■ **How to complete this task**: Starting at the line that contains "[0:00.00-0:01.04]", return every line through the end of the data exactly, without pictures.

■ **Provided data**:
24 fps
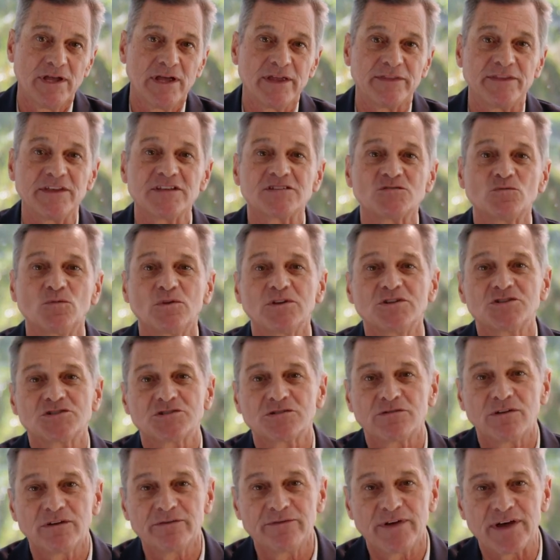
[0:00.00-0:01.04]
This will
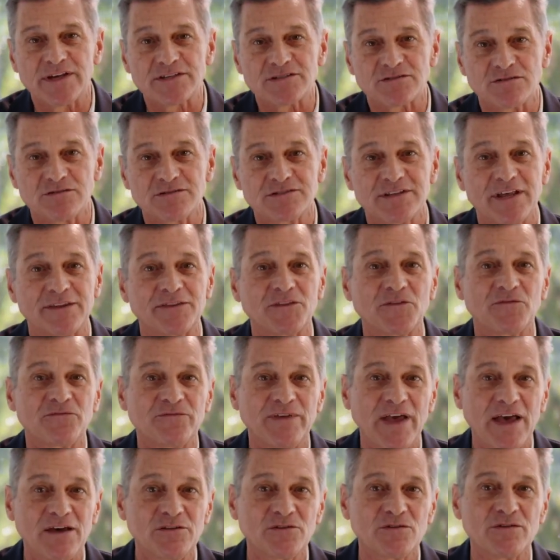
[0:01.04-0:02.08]
assure investors that the
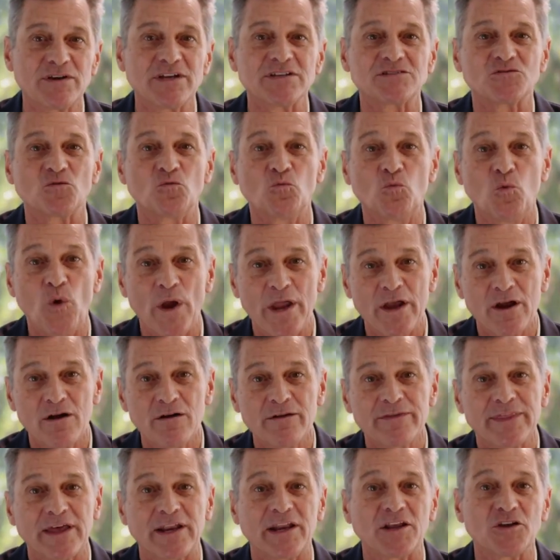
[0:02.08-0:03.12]
founder is
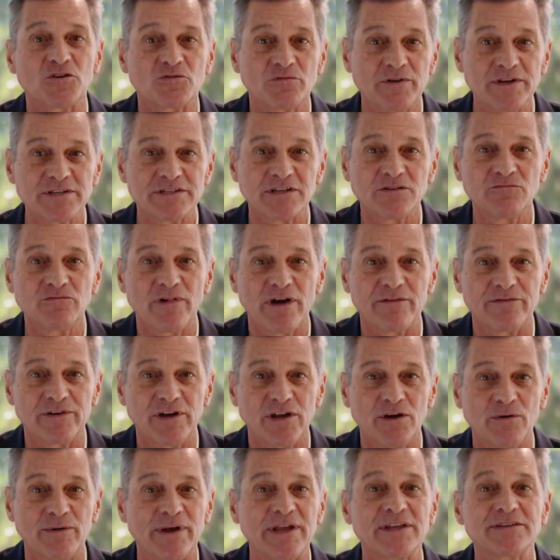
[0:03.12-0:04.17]
aware that increasing
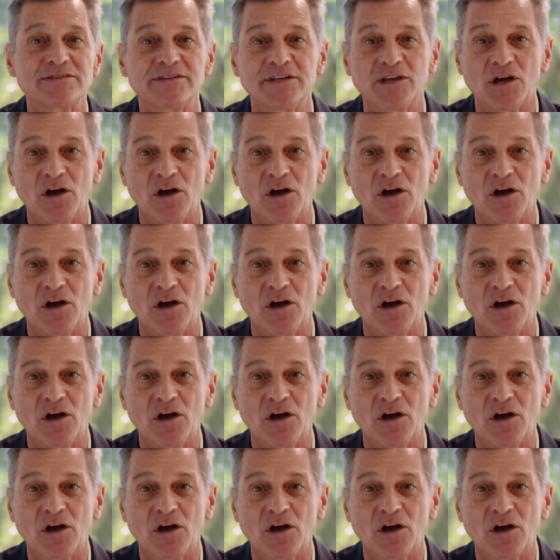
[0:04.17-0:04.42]
revenue is the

■ **Solution for this exercise**:
[0:00.00-0:01.04]
This will
[0:01.04-0:02.08]
assure investors that the
[0:02.08-0:03.12]
founder is
[0:03.12-0:04.17]
aware that increasing
[0:04.17-0:04.42]
revenue is the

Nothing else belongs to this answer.